Wednesday, March 12, 2014

"I don't think every sweater you get from Goodwill has demons in it"

No posts recently; I was busy writing for a while. Then I got sick with bronchitis for nearly two weeks. Then I didn't have anything interesting to say.
I still don't, but somehow this morning I ended up reading the Christian Post for a while. Luckily, Pat Robertson has interesting things to say. The quote above is from him; the full article is here.
(Just so you don't think I'm maligning the Christian Post, the article does call Robertson "controversial".)
There was also a fascinating op-ed by Rachel Alexander on a recent gun control law in Connecticut. The new law allows for "the confiscation of weapons". It makes "between 50,000 and 350,000 gun owners felons....which could result in a prison sentence." According to it, "innocent gun owners would be put in the same category as sex offenders." The law is "insanity"; it is "foolish legislation", passed by legislators who "do not represent the will of the people who elected them". 

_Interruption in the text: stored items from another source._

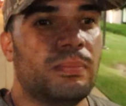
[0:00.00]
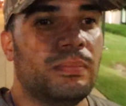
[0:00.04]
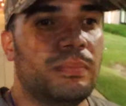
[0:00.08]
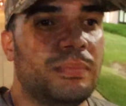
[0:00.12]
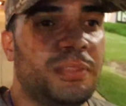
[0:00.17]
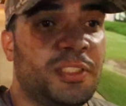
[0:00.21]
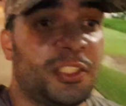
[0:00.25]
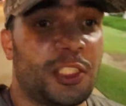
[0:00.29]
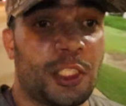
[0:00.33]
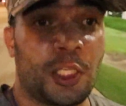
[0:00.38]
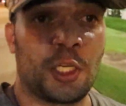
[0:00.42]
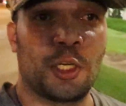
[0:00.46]

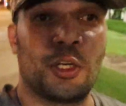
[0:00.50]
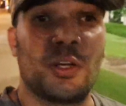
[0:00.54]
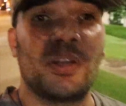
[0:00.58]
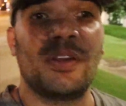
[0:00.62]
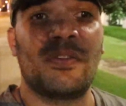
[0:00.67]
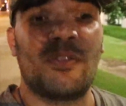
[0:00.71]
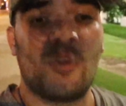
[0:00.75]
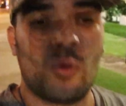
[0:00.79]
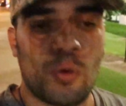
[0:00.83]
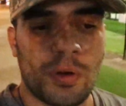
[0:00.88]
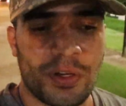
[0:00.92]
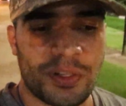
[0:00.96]
security
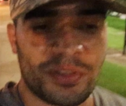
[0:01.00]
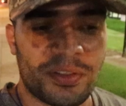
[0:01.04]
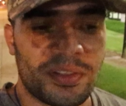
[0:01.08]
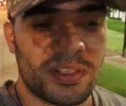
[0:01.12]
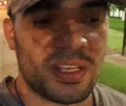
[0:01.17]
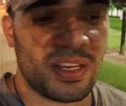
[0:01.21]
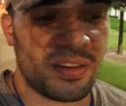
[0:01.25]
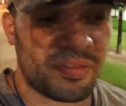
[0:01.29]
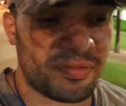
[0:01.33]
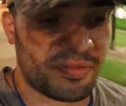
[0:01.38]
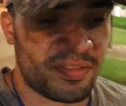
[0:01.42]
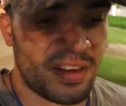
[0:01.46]
force,
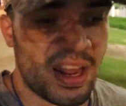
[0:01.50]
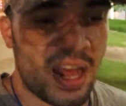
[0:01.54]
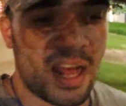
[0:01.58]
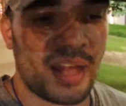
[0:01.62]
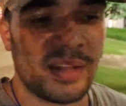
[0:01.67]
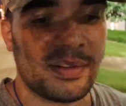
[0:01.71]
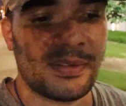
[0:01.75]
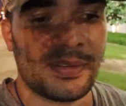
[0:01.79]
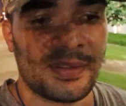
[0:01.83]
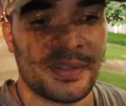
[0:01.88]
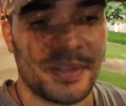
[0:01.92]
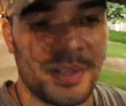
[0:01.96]
if
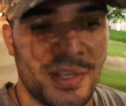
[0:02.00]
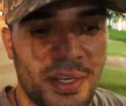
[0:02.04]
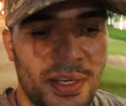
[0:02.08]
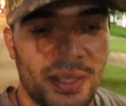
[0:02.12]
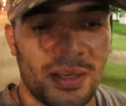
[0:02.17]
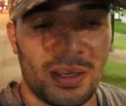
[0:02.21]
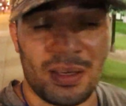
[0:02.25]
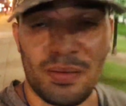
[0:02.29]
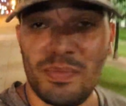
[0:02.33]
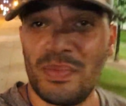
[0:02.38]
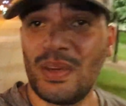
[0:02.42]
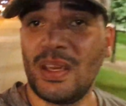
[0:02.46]
not
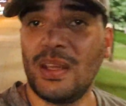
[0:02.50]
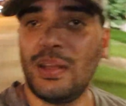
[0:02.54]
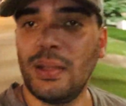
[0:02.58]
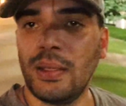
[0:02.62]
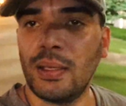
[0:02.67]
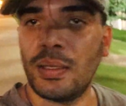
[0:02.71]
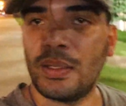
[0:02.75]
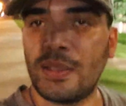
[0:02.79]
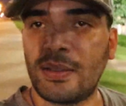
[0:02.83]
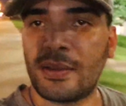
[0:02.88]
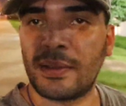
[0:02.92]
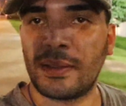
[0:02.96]

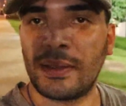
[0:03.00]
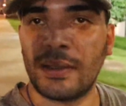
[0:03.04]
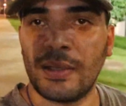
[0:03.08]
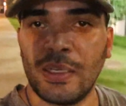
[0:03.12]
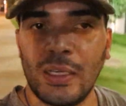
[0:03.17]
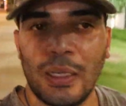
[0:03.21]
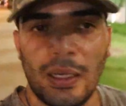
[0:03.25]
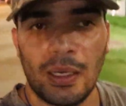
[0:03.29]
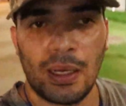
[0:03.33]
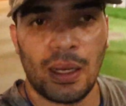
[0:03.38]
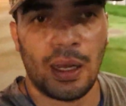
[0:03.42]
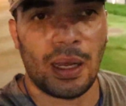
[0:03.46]
immediate.
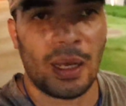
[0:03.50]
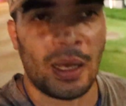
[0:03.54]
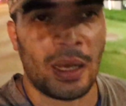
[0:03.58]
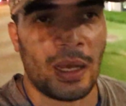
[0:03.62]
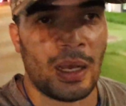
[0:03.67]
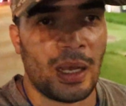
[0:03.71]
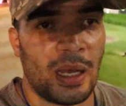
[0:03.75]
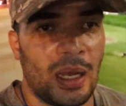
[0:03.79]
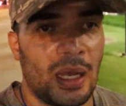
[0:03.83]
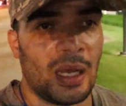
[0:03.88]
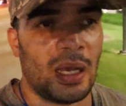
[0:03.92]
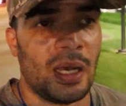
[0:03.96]

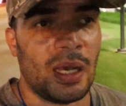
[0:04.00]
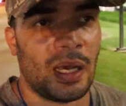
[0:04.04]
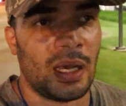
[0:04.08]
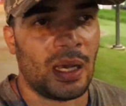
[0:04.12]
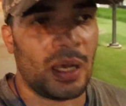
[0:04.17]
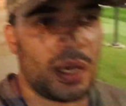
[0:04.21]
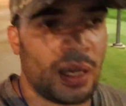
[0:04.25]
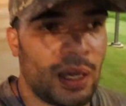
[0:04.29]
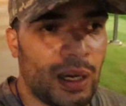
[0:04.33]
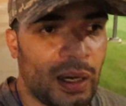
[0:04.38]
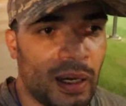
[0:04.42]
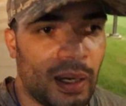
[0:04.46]

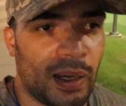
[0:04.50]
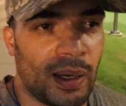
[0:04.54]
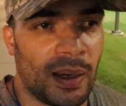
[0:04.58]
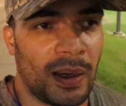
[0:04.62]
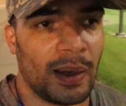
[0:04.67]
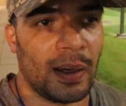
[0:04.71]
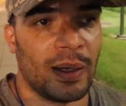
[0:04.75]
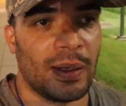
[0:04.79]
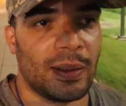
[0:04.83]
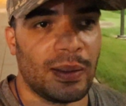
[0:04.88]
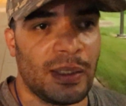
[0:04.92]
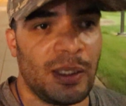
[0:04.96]

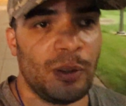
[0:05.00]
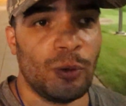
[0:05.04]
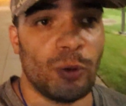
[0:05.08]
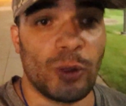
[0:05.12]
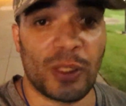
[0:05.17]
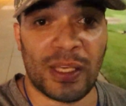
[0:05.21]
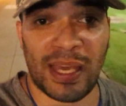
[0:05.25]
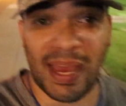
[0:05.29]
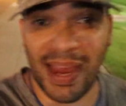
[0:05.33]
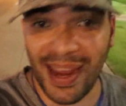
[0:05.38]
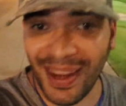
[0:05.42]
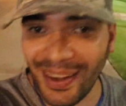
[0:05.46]
He will
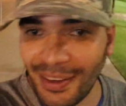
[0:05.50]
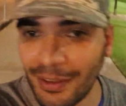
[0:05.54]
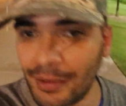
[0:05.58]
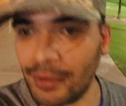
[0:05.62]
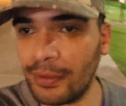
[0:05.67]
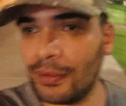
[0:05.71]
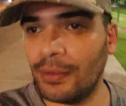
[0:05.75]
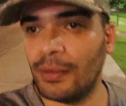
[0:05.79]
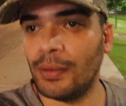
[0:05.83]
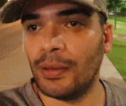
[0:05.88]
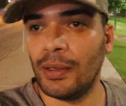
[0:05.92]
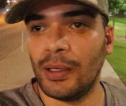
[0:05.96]

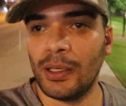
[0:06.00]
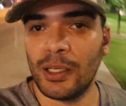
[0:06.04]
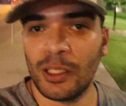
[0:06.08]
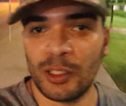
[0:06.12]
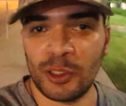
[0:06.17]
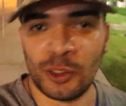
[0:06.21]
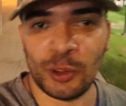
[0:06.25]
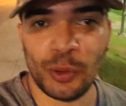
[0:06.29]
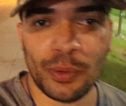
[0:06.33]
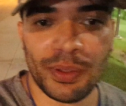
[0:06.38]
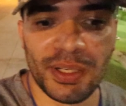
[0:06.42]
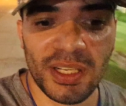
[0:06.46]
cater
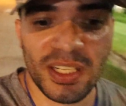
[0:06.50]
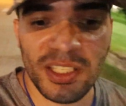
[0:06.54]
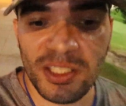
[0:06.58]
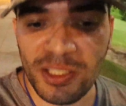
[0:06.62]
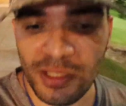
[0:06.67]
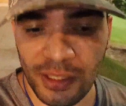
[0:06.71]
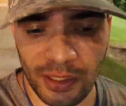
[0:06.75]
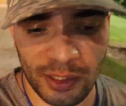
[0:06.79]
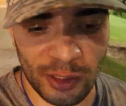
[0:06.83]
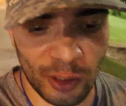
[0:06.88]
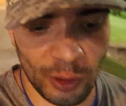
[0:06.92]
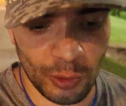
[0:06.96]
to an
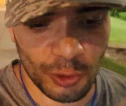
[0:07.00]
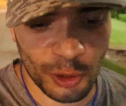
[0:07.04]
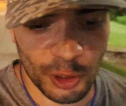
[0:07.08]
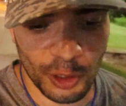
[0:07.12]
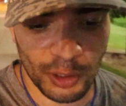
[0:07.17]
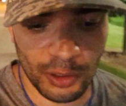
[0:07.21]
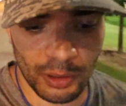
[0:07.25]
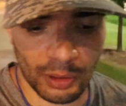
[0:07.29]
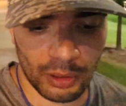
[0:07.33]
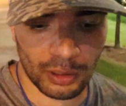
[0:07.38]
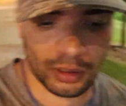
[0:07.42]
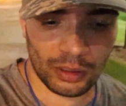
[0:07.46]

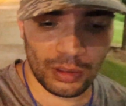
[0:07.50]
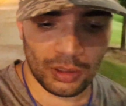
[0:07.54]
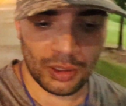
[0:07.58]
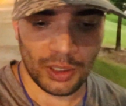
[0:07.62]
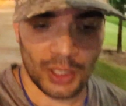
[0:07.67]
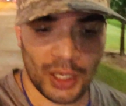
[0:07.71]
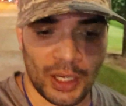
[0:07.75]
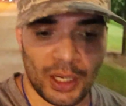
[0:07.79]
institutional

Oh, no! What sort of totalitarian horror is this? 
Passed last year in response to the Sandy Hook shooting, SB 1160 bans so-called "assault weapons" - certain rifles, more recently known as AR-15s, that have been singled out based on purely cosmetic criteria - and magazines that hold more than 10 rounds of ammunition....The only way to legally retain one of these newly banned firearms or magazines in Connecticut now is to register it - but most gun owners do not want their name on a government list.

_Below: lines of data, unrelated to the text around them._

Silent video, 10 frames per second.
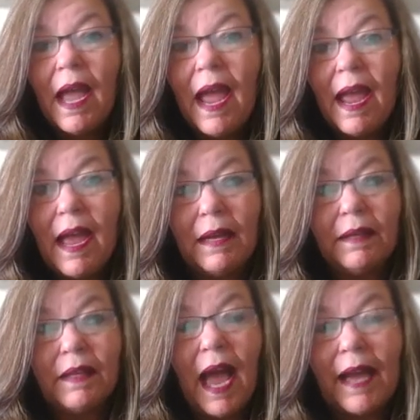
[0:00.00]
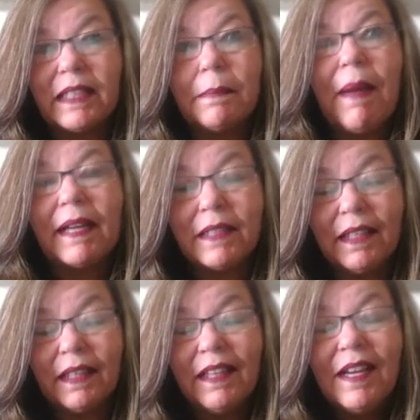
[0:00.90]
And I
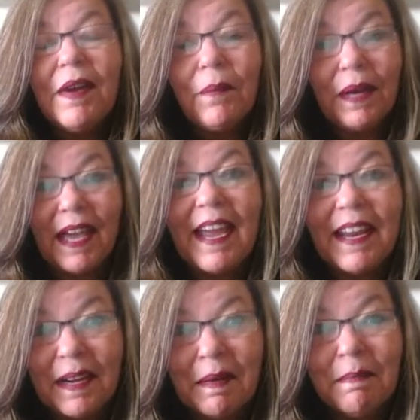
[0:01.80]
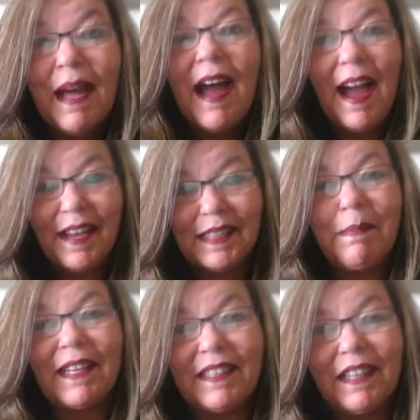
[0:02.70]
expected, when I ate them, I
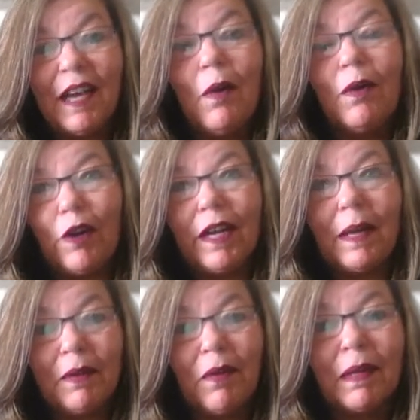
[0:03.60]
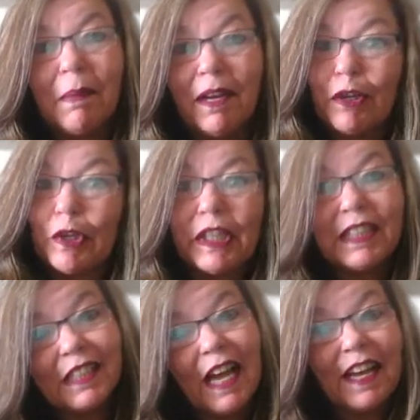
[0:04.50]
expected, oh, great, I'll be going to bed early
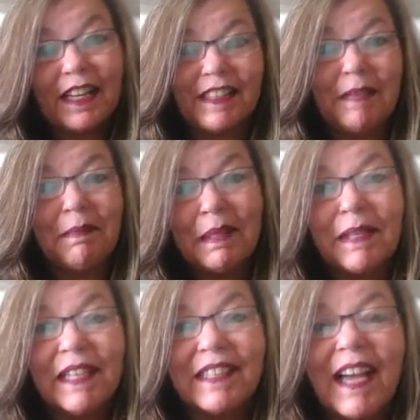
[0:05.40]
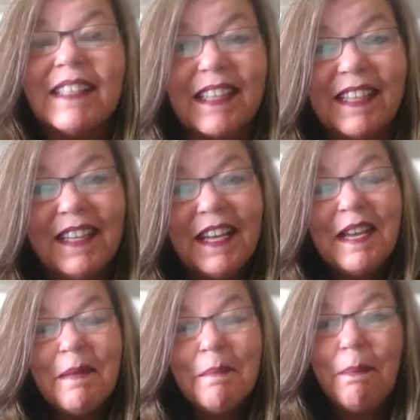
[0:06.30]
tonight because I'm going to be exhausted.
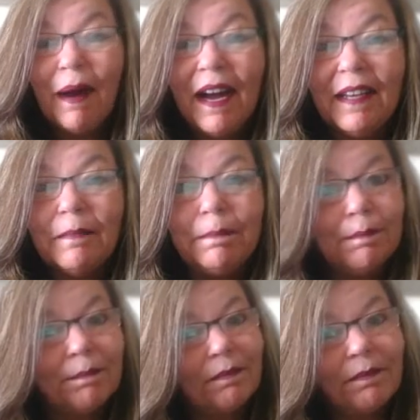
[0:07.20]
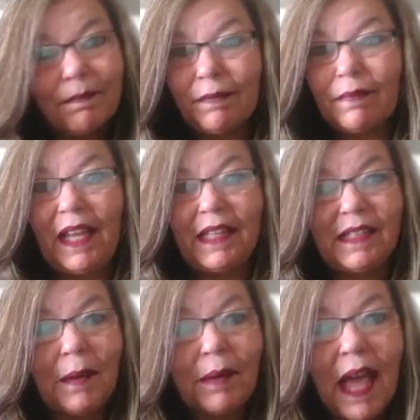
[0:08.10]
But that's
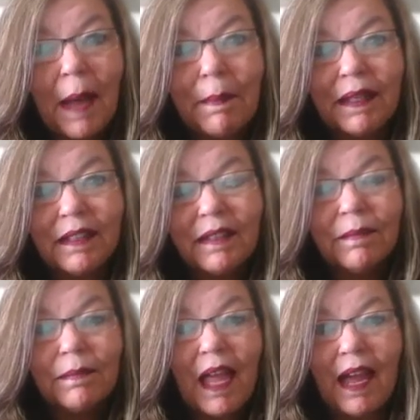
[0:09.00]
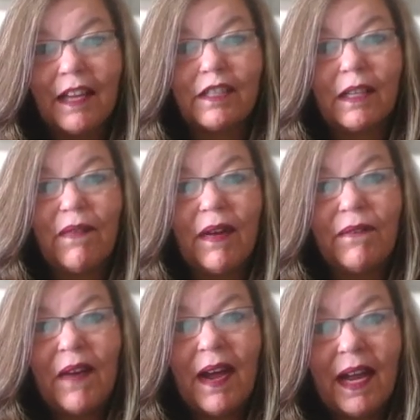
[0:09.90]
not what happened. I actually felt
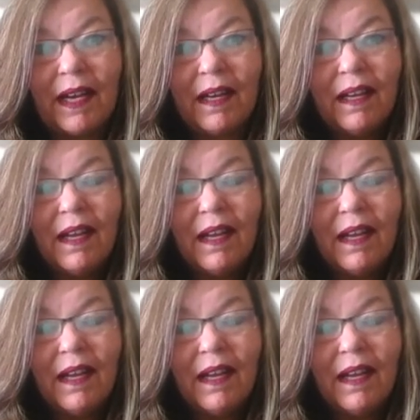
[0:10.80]
fine.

Huh? Sorry, I think I misheard you - could you repeat that last bit?
The only way to legally retain one of these newly banned firearms or magazines in Connecticut now is to register it - but most gun owners do not want their name on a government list.
So the law "bans" weapons and categorizes gun owners along with pedophiles because it...puts their name on a government list? Like the lists of car owners or property owners? Like the list of registered voters? One of those lists?
Alexander compares the brave gun owners who are risking felony charges to support their constitutional right to not have their names on a list to the Spartans at Thermopylae. The image it brings to mind is Leonidas at the head of a phalanx, blocking a narrow mountain pass from a bespectacled, balding Persian clerk armed with a fierce clipboard. 
"Sorry to bother you," says the secretary. "Your name is 'Leonidas', right? Is that 'Leonidas the First' or a later 'Leonidas'?"
"I WILL NEVER TELL!" bellows the mighty Spartan.
"Could you at least confirm that your name is 'Leonidas'?"
"MOLON LABE!"

The clerk sighs and wipes the sweat off his forehead. "I'll just go with 'Leonidas the First', then."